Dengan demikian, tarif listrik untuk pelanggan rumah tangga dengan daya 1.300 VA dan 2.200 VA sebesar Rp 1.467 per kWh. Sementara tarif untuk rumah tangga mampu dengan daya 900 VA sebesar Rp 1.352 per kWh.

”Sampai Juni nanti tidak ada penyesuaian tarif. Ini sudah ditetapkan dengan pertimbangan kondisi keekonomian. Adanya wabah Covid-19, suka atau tidak, menyebabkan ekonomi tertekan,” ucap Direktur Jenderal Ketenagalistrikan Kementerian ESDM Rida Mulyana.

Data PLN hingga 2019, jumlah pelanggan listrik PLN mencapai 74,92 juta pelanggan.

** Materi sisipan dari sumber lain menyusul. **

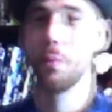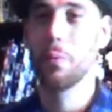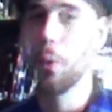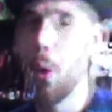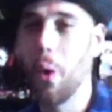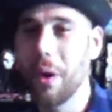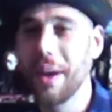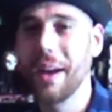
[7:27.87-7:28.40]

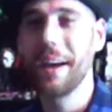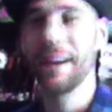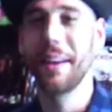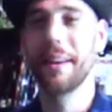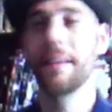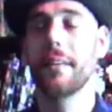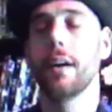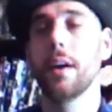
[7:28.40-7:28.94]
and
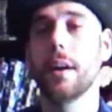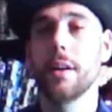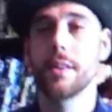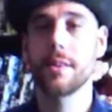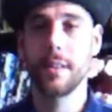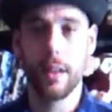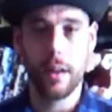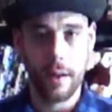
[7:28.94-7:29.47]
walking and
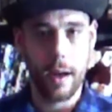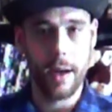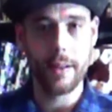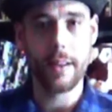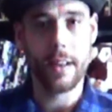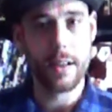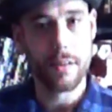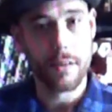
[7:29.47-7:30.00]
stealing
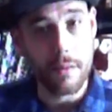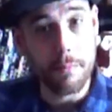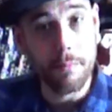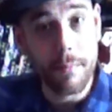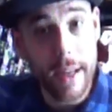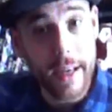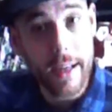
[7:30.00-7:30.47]
ideas from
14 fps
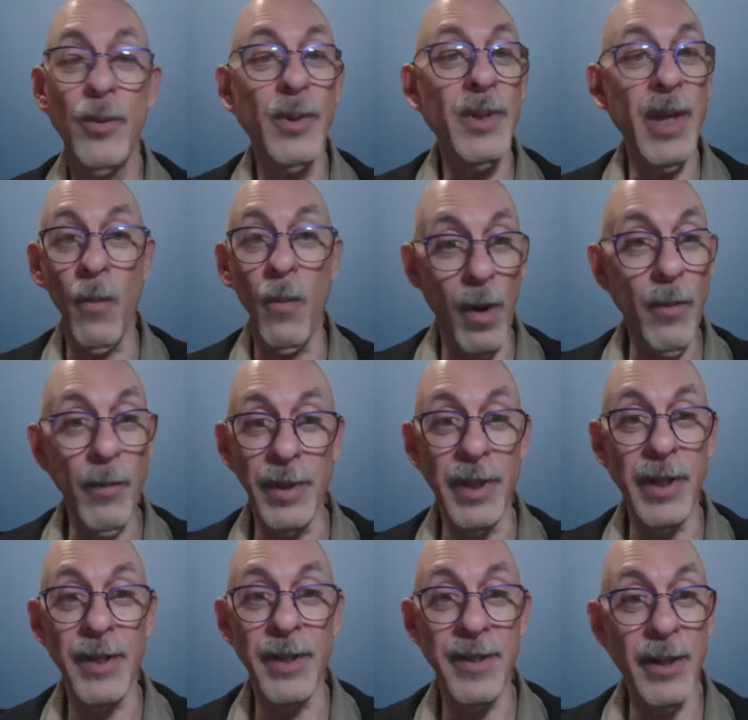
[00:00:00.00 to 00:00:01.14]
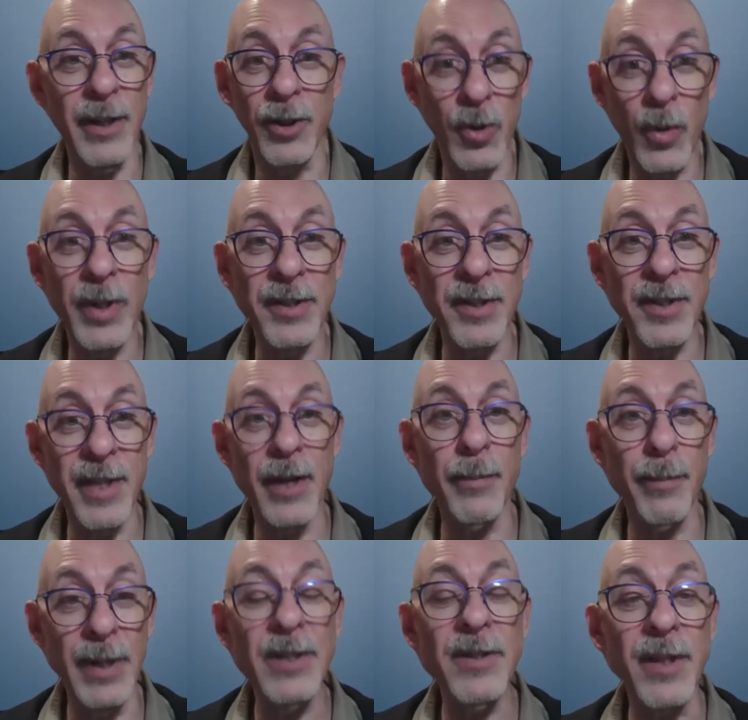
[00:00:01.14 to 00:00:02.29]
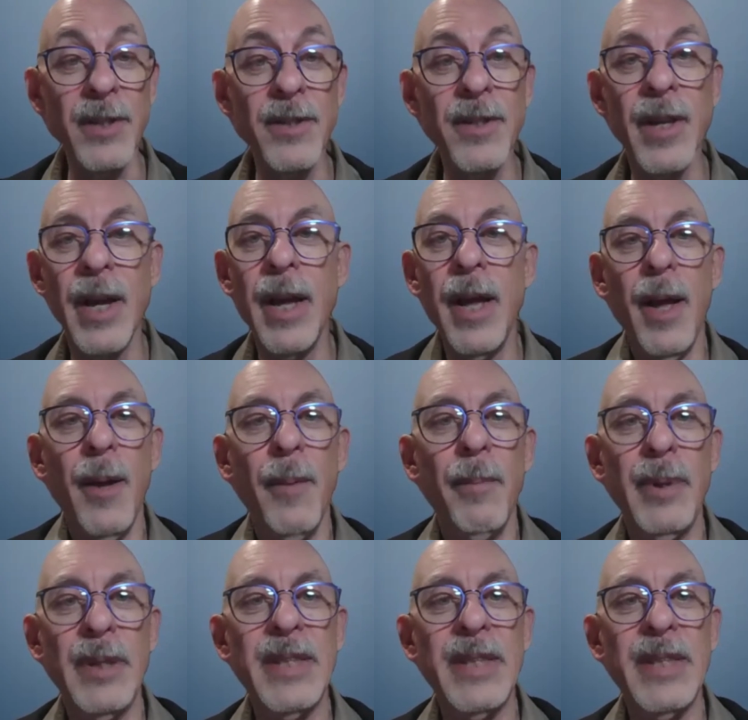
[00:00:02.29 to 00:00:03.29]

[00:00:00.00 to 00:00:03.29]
what they want with it. It's their choice. It's their business. But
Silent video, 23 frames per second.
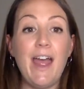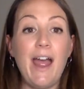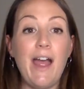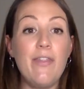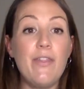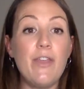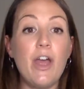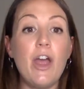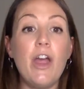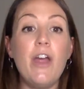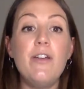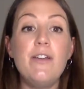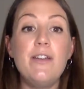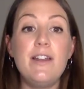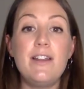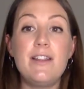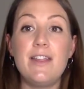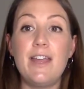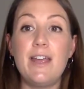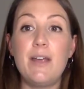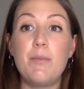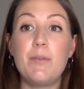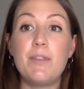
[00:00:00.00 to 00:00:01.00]
And the
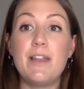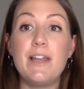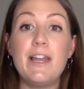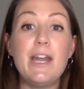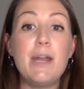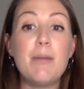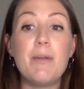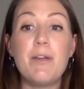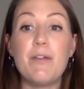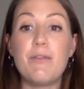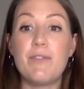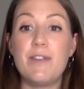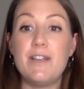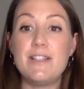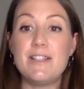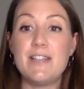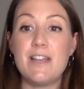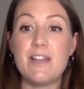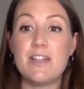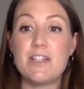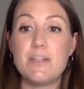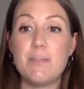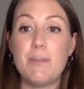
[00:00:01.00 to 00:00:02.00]
only thing with a little bit of
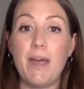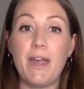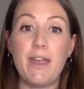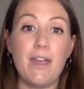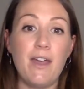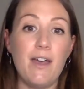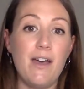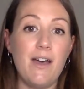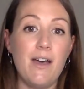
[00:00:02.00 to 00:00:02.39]
research to back it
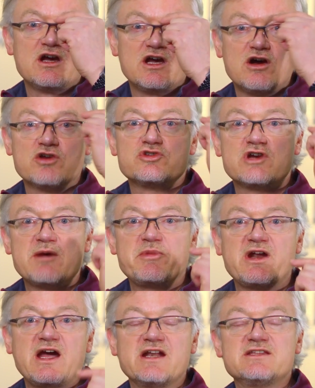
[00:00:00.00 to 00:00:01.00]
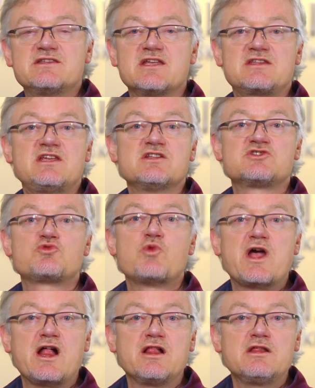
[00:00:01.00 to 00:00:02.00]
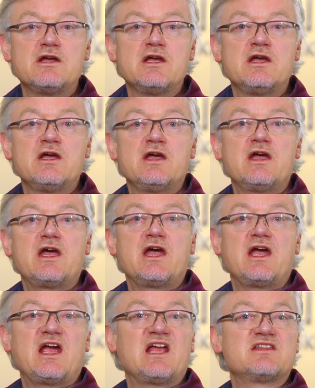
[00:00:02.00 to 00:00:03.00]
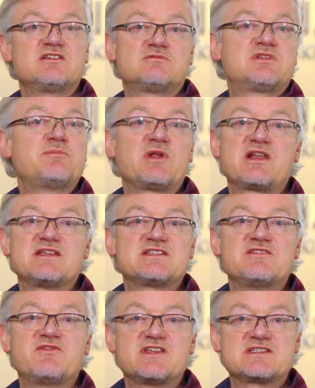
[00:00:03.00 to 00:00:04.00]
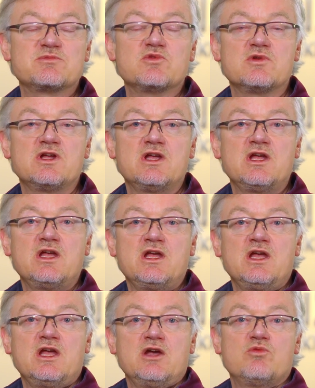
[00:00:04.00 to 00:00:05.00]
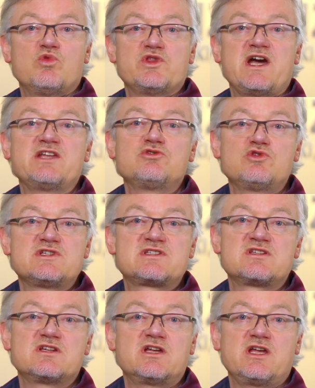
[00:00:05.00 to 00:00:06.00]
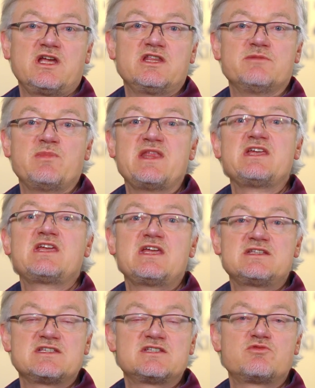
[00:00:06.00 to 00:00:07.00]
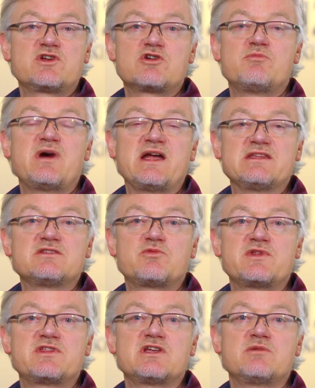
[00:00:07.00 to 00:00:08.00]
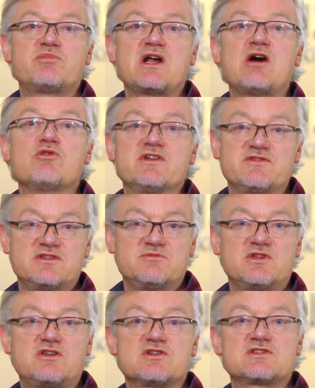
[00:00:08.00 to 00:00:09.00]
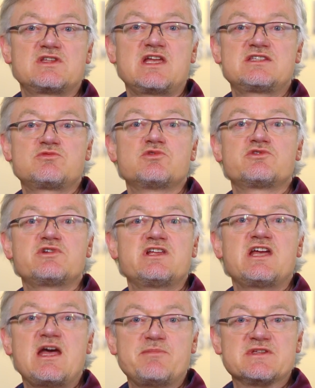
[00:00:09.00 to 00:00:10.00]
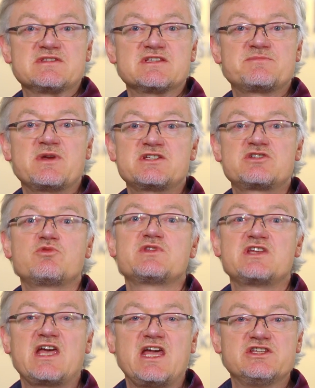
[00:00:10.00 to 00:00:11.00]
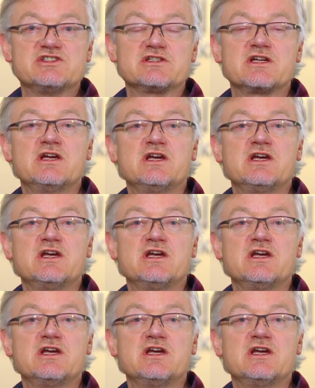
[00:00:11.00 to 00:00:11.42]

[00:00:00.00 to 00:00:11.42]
on your upper eyelid that heals well and it typically is invisible. What I do is, in many cases, we combine it with the brow lift because that's what really happens, especially with the aging.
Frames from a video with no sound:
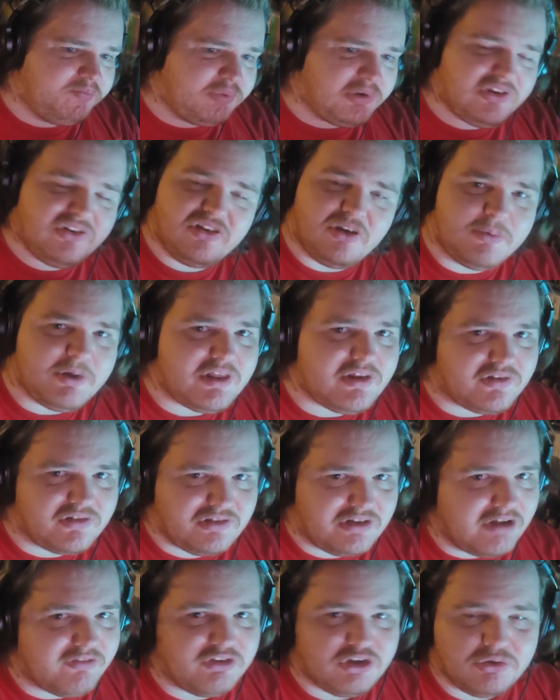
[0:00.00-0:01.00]
but some of the
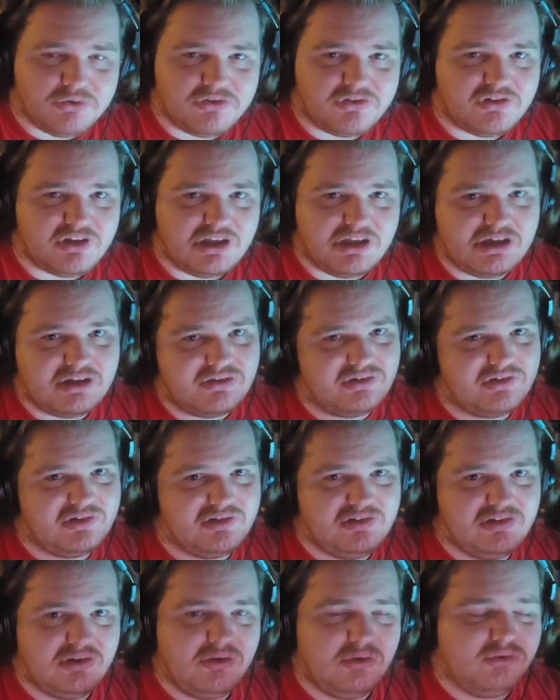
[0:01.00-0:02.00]
stuff you'll see is
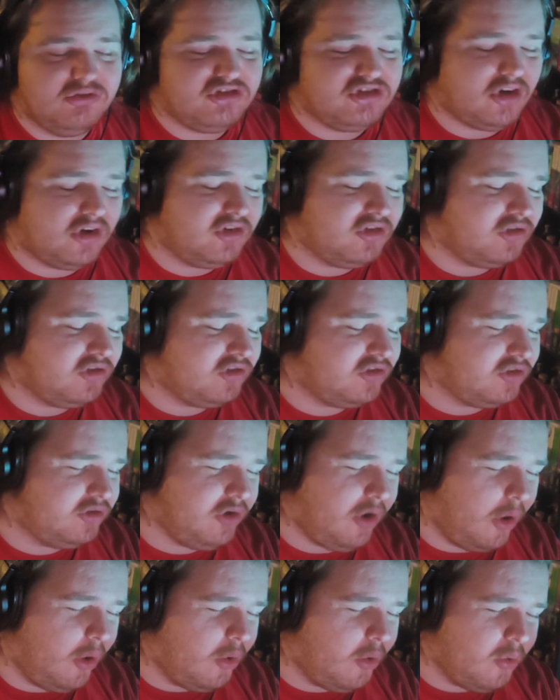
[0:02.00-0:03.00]
still just
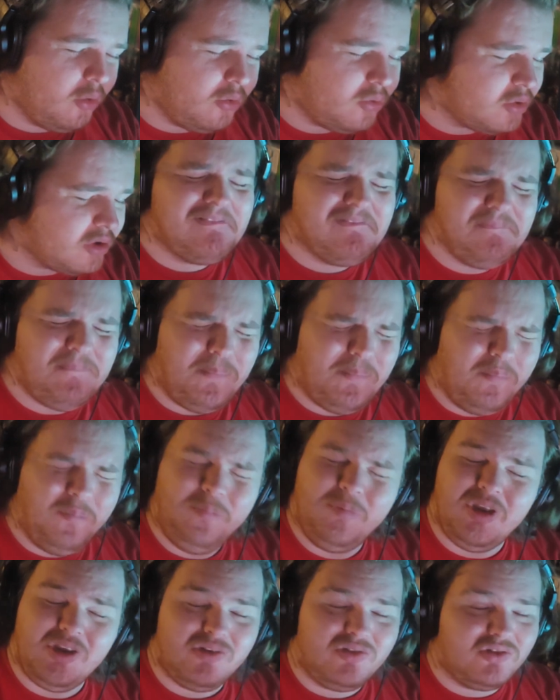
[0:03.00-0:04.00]
so
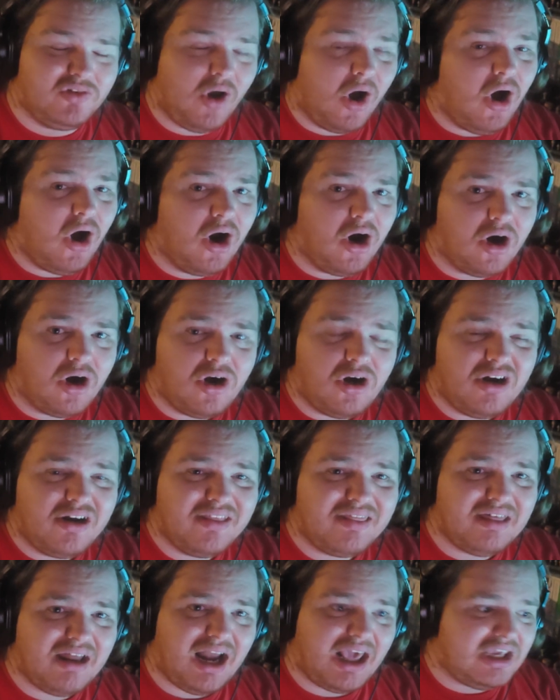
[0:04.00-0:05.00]

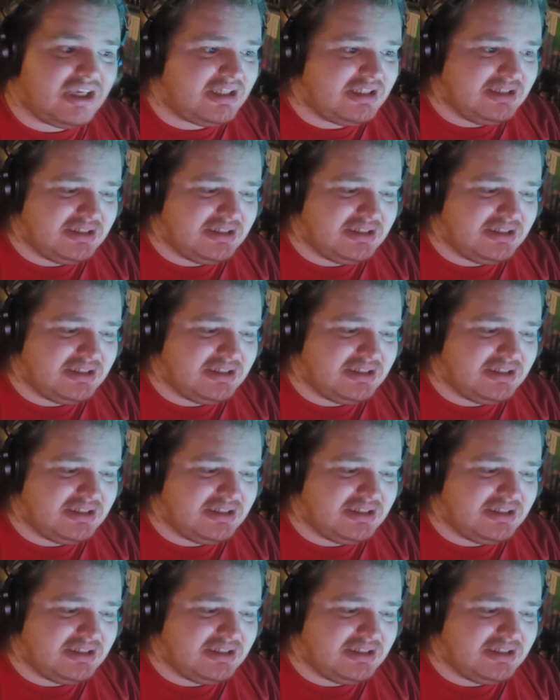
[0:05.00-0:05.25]
bizarre that I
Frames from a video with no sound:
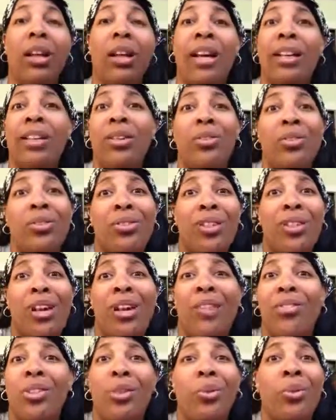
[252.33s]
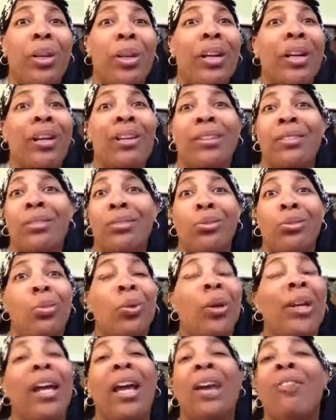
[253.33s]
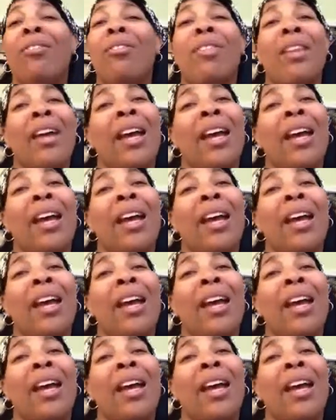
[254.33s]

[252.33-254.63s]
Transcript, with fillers: I used to have to wear whatever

Dari 38 golongan tarif pelanggan PLN, sebanyak 25 golongan adalah penerima subsidi listrik. Golongan terbesar penerima subsidi listrik adalah rumah tangga 450 VA sebanyak 27,95 juta pelanggan. Berikutnya, rumah tangga 900 VA tak mampu sebanyak 8,04 juta pelanggan.

Dalam delapan tahun terakhir, pemerintah berhasil menekan angka subsidi listrik lewat verifikasi data pelanggan. Selama kurun 2011-2014, angka subsidi listrik berkisar Rp 93 triliun hingga Rp 103 triliun. Sejak 2015 hingga 2018, anggaran subsidi berhasil ditekan menjadi Rp 45 triliun hingga Rp 56 triliun.